First, broad agreement among stakeholders is required regarding how to evaluate whether or not often vaguely articulated objectives have been achieved. Second, tailored approaches to collect data against which to measure success for each distinct objective might be needed. What is important is that the goals for involving patients and members of the public are prespecified and measurable, that an evaluation plan gathers data targeted for those goals, and there is consensus among relevant stakeholders regarding how to define success. The concept of evaluability assessment might also be relevant, as a precursor to evaluation. Evaluability assessments could be used to assess and ensure that PPI programs are ready for evaluation, with sufficient logic or theory to support committed resources and activities resulting in the achievement of measurable objectives, and that there is sufficient stakeholder buy-in to both conduct an evaluation and implement resultant recommendations (Reference Hare and Guetterman28).

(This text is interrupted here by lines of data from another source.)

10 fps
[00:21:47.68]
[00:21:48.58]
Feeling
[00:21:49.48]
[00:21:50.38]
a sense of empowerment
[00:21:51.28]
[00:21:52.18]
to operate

The completeness of this survey is limited as it is based on only fifteen responses from twelve countries, representing seven organizations who conduct and evaluate PPI activities. While we cannot be certain of the extent, it is likely that some organizations who evaluate their PPI activities did not respond to our questionnaire. Furthermore, the maximum number of responses received from each organization was two, but in most cases there was one response per country or organization. Given the possibility that different PPI or evaluation strategies are used by different programs or groups within a given country or organization, there is further reason to believe that our results do not reflect all experiences with evaluation. While we made attempts to contact authors to clarify submitted responses, in the end, we spoke directly to seven of the fifteen respondents. We, therefore, did not verify reported data from eight represented HTA organizations, which raises the potential for inaccurate, or out of date, data especially given the evolving nature of PPI activities.
Finally, in our questioning relating to evaluation strategies, we did not specifically ask whether there were any differences in approach related to evaluating patient involvement as compared to involving members of the public, primarily due to not wanting to add further questions to an already long questionnaire. It is likely that a broader evaluation of experiences will expand over the coming years, and we hope this report may serve to encourage evaluation among those who have not yet established a process.

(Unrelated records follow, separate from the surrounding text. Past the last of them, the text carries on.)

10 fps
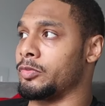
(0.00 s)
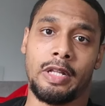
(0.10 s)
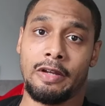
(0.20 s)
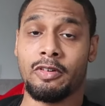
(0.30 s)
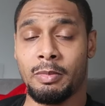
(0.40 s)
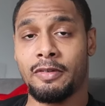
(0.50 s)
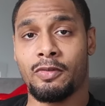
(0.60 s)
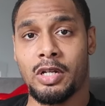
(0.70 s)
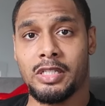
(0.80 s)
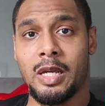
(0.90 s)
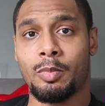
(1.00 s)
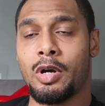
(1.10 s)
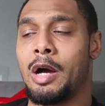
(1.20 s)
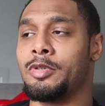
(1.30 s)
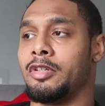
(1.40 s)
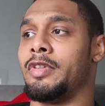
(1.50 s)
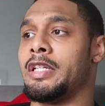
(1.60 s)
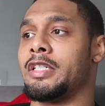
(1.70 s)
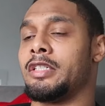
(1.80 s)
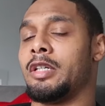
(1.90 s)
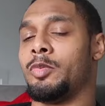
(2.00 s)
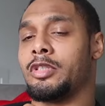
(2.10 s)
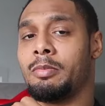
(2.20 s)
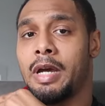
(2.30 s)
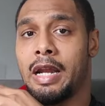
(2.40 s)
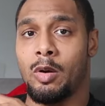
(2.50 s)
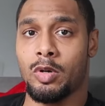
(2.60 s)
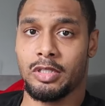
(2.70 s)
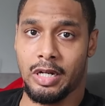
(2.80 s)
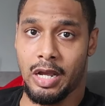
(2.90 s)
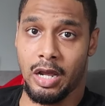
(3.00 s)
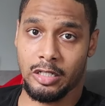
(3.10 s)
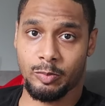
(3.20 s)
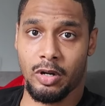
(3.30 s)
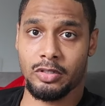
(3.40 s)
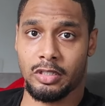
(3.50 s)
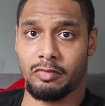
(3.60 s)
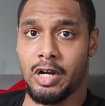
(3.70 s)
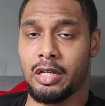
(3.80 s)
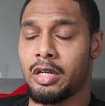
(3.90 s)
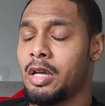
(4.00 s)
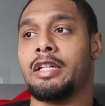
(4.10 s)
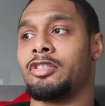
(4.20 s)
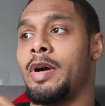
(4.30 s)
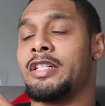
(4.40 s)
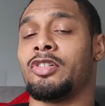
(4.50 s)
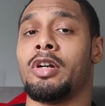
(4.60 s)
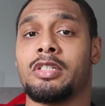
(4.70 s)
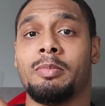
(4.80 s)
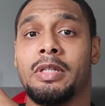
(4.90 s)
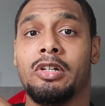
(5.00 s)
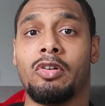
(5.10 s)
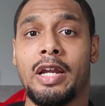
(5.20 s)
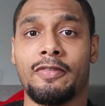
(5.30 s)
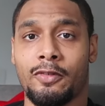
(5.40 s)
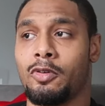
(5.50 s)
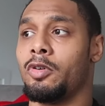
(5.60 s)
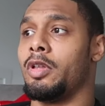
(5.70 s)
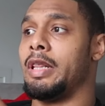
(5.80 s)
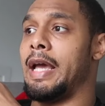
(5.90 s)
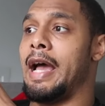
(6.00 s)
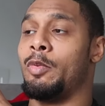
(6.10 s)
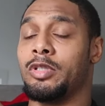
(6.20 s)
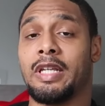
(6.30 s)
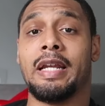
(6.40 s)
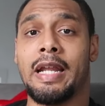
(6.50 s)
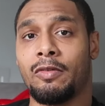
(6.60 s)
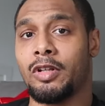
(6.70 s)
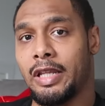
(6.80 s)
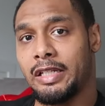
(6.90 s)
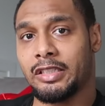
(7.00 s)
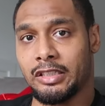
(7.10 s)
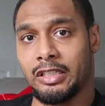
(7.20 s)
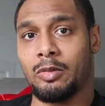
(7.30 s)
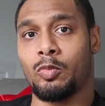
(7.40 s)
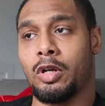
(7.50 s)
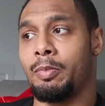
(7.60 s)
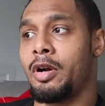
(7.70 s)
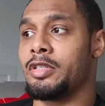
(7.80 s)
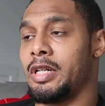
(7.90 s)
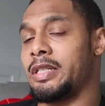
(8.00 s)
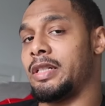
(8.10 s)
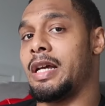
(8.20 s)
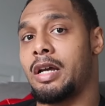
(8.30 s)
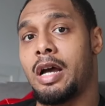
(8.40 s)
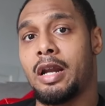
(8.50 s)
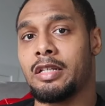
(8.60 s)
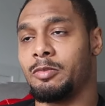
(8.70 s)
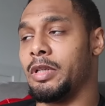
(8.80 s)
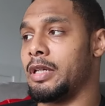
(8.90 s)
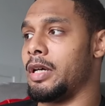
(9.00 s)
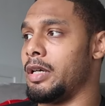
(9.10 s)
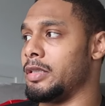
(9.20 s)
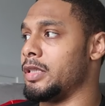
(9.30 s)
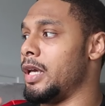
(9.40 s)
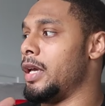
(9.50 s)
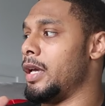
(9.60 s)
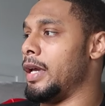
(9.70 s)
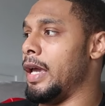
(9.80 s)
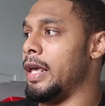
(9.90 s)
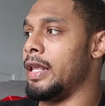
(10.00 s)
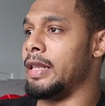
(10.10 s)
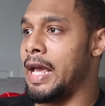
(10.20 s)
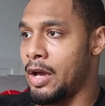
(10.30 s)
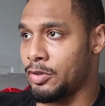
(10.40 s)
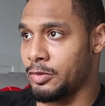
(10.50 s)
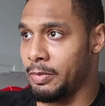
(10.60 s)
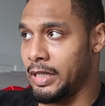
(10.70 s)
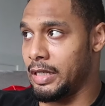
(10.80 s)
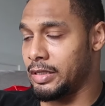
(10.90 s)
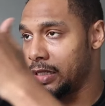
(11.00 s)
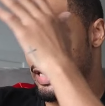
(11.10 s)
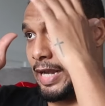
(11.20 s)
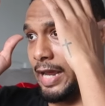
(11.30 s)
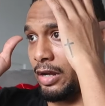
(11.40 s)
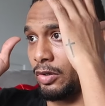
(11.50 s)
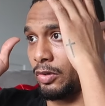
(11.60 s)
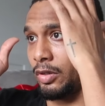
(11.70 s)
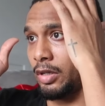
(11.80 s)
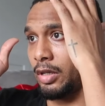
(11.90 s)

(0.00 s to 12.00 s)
Like for me, for example, I was in a relationship with somebody that wasn't an honest person, right? And so I started to be grateful that I was in that relationship with a person that's not honest, because it allows me to now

Our survey identified international HTA organizations that have developed and conducted initiatives to evaluate their PPI activities. A range of strategies are described that span the evaluation of process, impact and satisfaction, and at varying levels of time and resource requirements. Few explicit references to evaluation theory were noted, although respondents appear to acknowledge established facilitators to program evaluation including the need for explicit, measurable objectives and the inclusion of a range of stakeholders, including patients and members of the public on evaluation teams.
There is a continued interest in the evaluation of PPI activities through HTAi, and a recently published book (Reference Facey, Hansen and Single29) focused on patient involvement in HTA contains a chapter on this topic, with a proposed evaluation framework. It will be important for HTA organizations to share their approaches and experiences with evaluation and perhaps to test this framework.
Supplementary File 1: https://doi.org/10.1017/S0266462317000976
CONFLICTS OF INTEREST
The authors have nothing to disclose.